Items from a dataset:
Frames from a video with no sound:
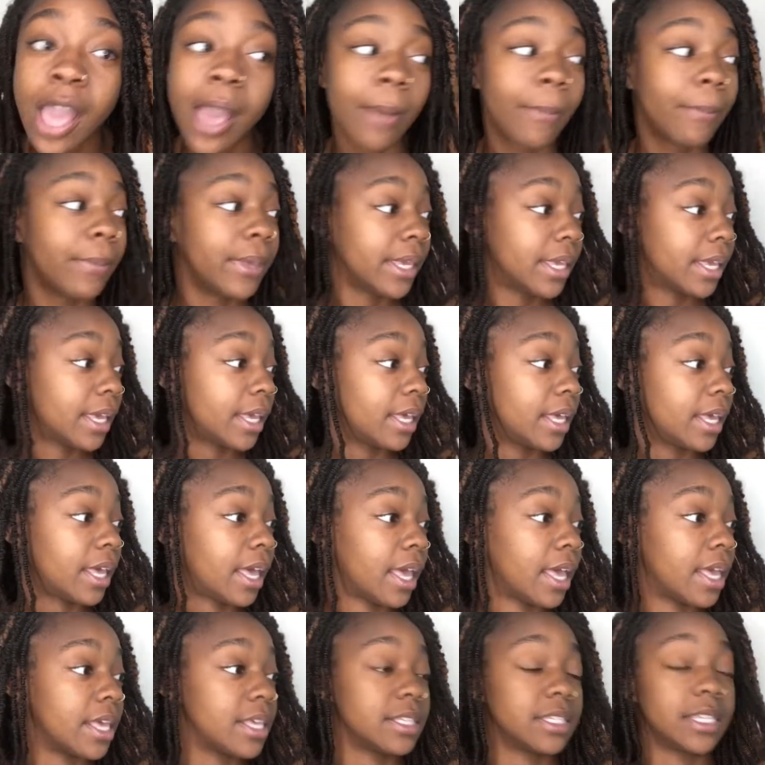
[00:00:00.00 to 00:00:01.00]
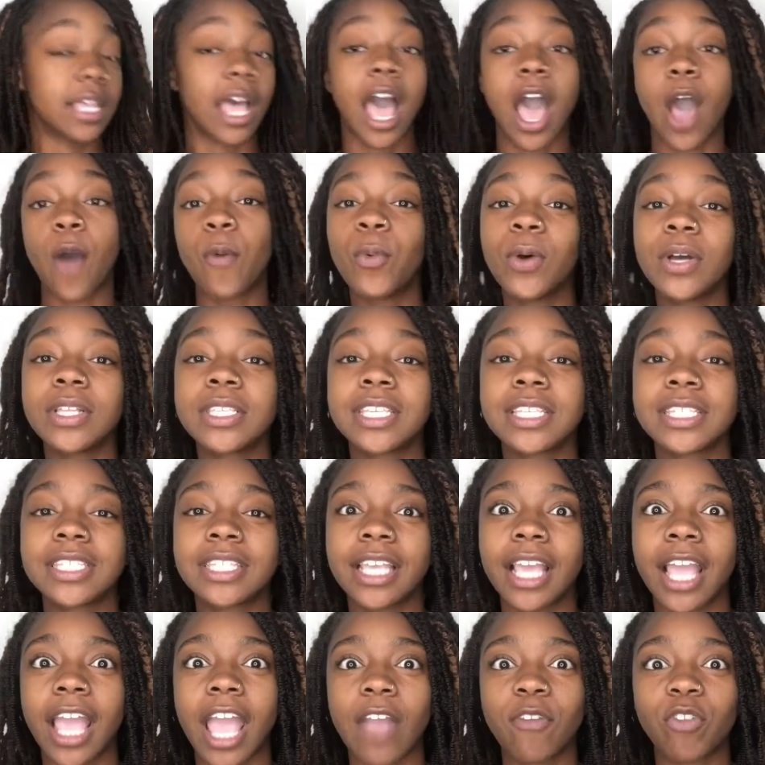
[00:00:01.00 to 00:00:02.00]
because I want to
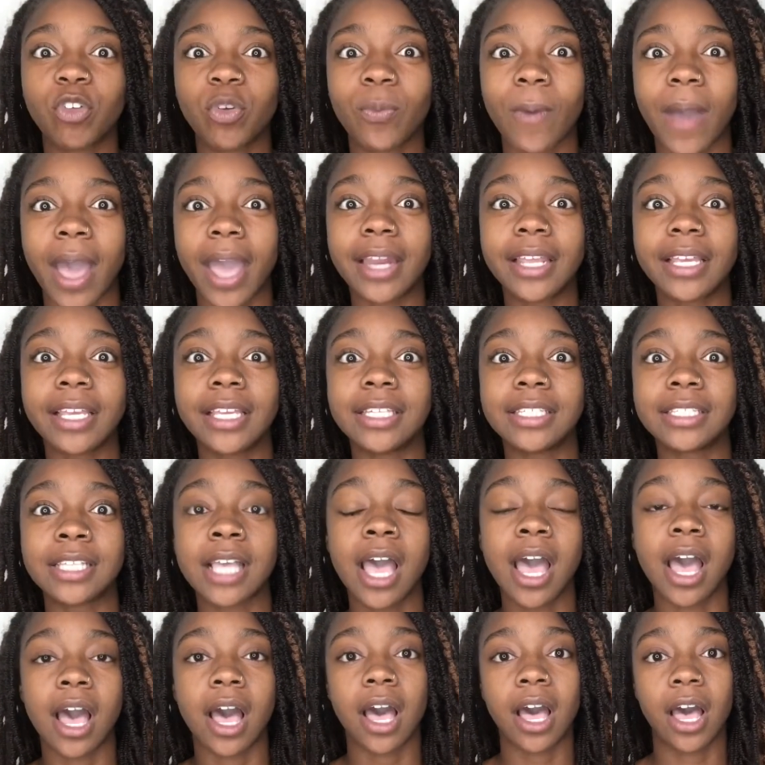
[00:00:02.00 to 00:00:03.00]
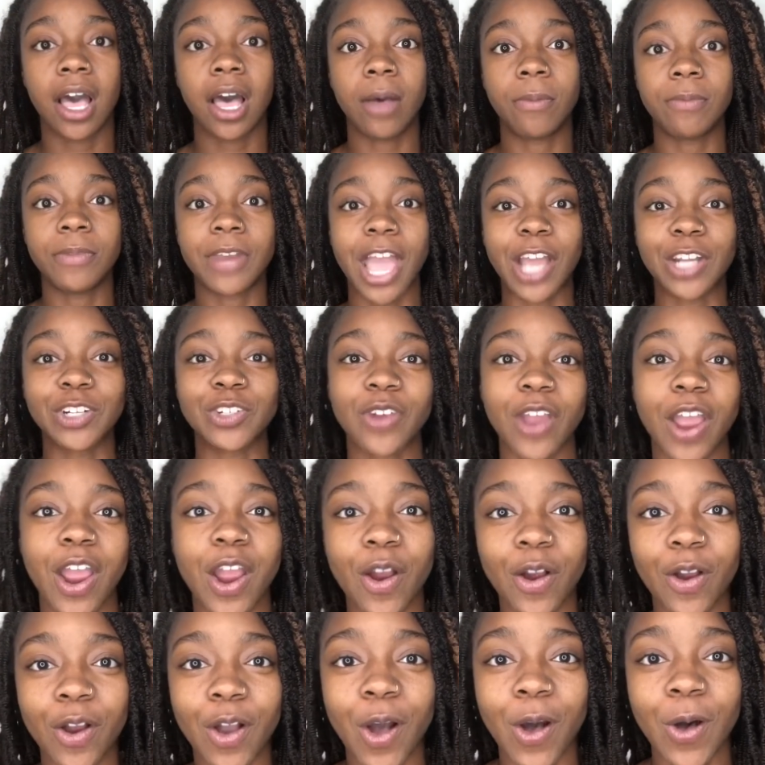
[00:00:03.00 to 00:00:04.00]
see everybody's natural
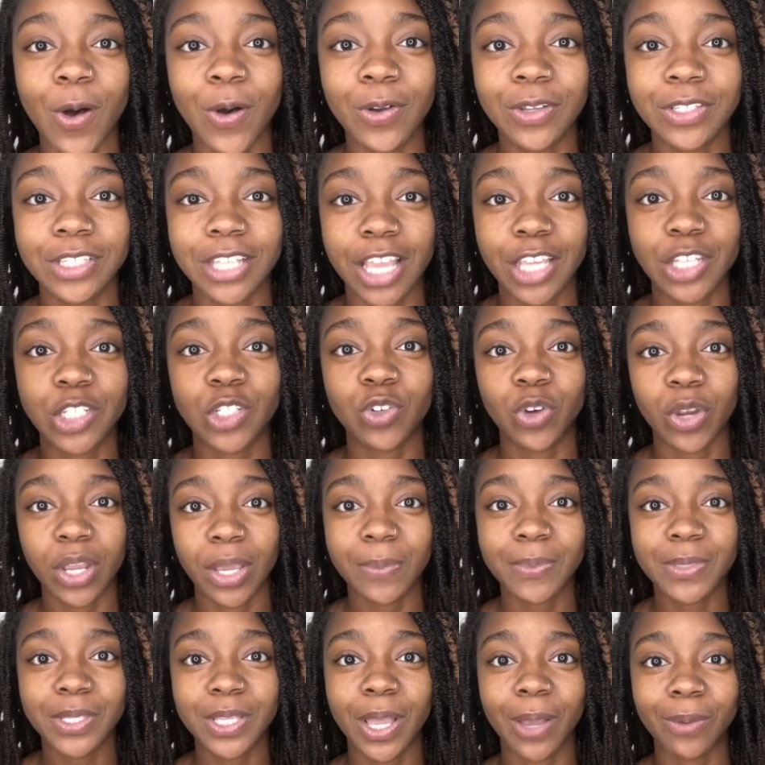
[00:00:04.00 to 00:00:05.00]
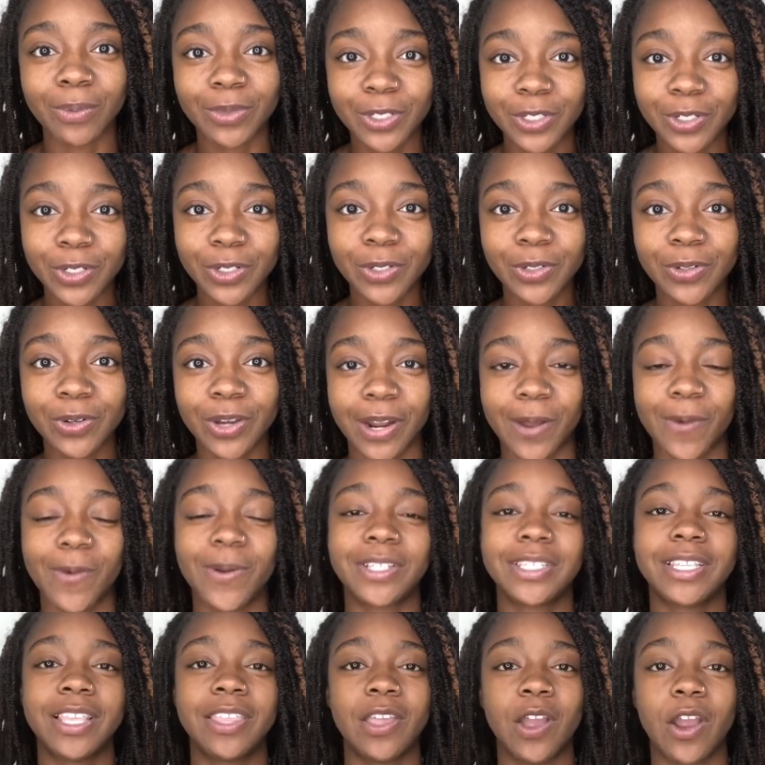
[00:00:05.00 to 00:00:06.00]
hair goals and dreams come true, and I want
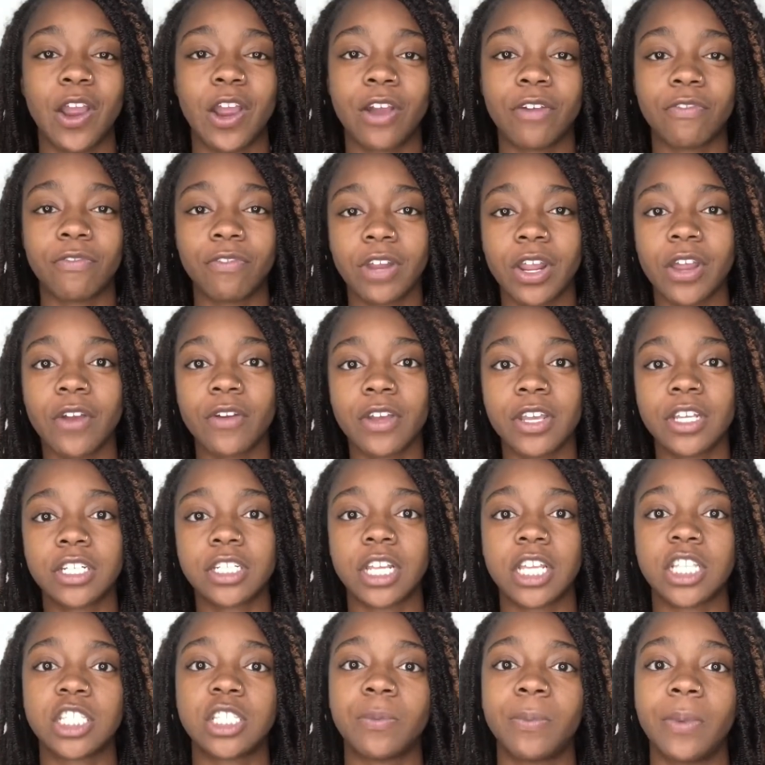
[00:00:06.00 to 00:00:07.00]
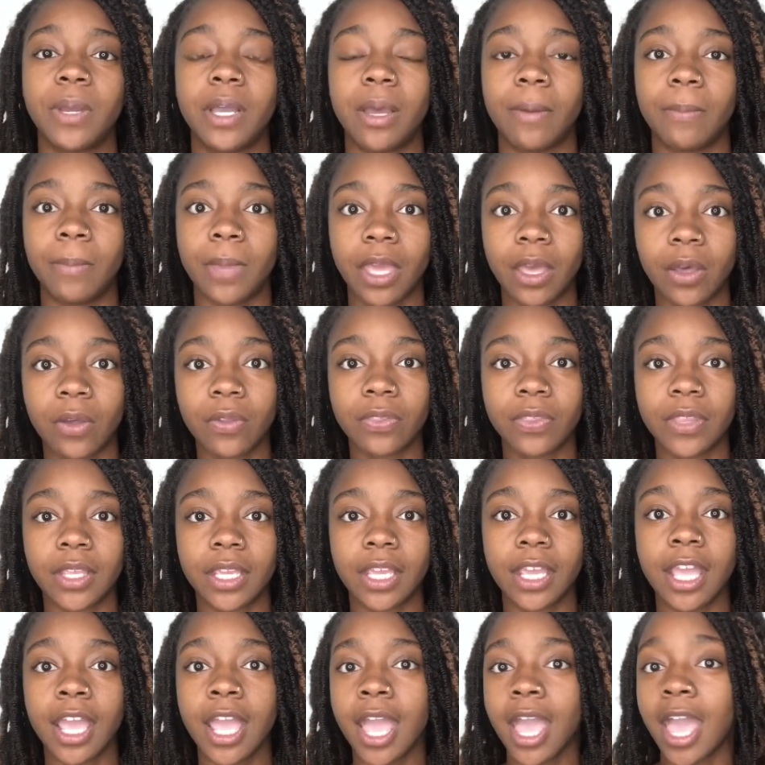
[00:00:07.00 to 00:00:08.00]
to see their hair flourish and to become
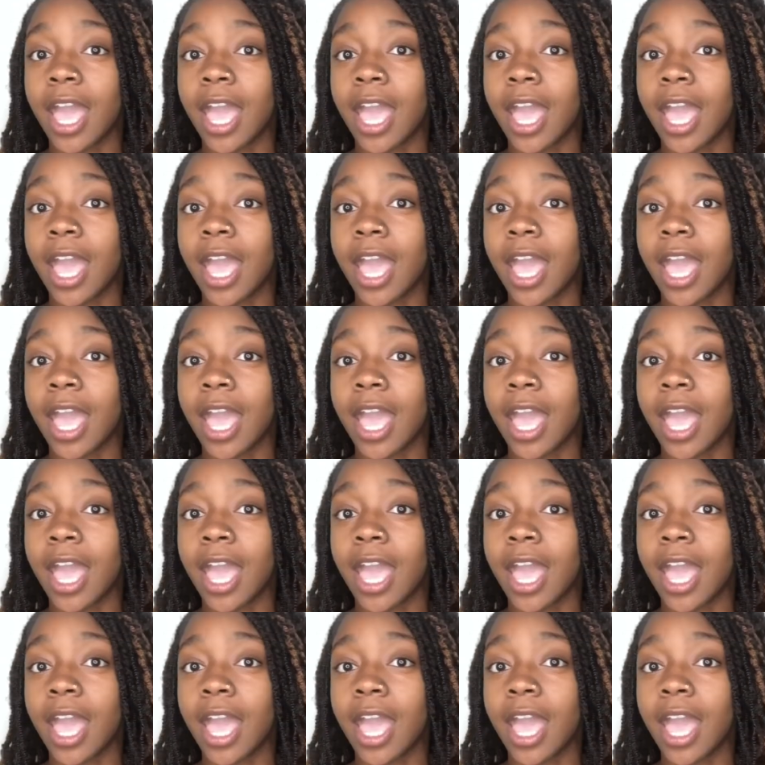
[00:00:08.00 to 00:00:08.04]
healthy.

» **PROBLEM REQUIREMENTS**
Leaving out all pictures, print exactly the lines above from the one containing "[00:00:05.00 to 00:00:06.00]" through the last line of the entries.

» **ANSWER TO THIS TASK**
[00:00:05.00 to 00:00:06.00]
hair goals and dreams come true, and I want
[00:00:06.00 to 00:00:07.00]
[00:00:07.00 to 00:00:08.00]
to see their hair flourish and to become
[00:00:08.00 to 00:00:08.04]
healthy.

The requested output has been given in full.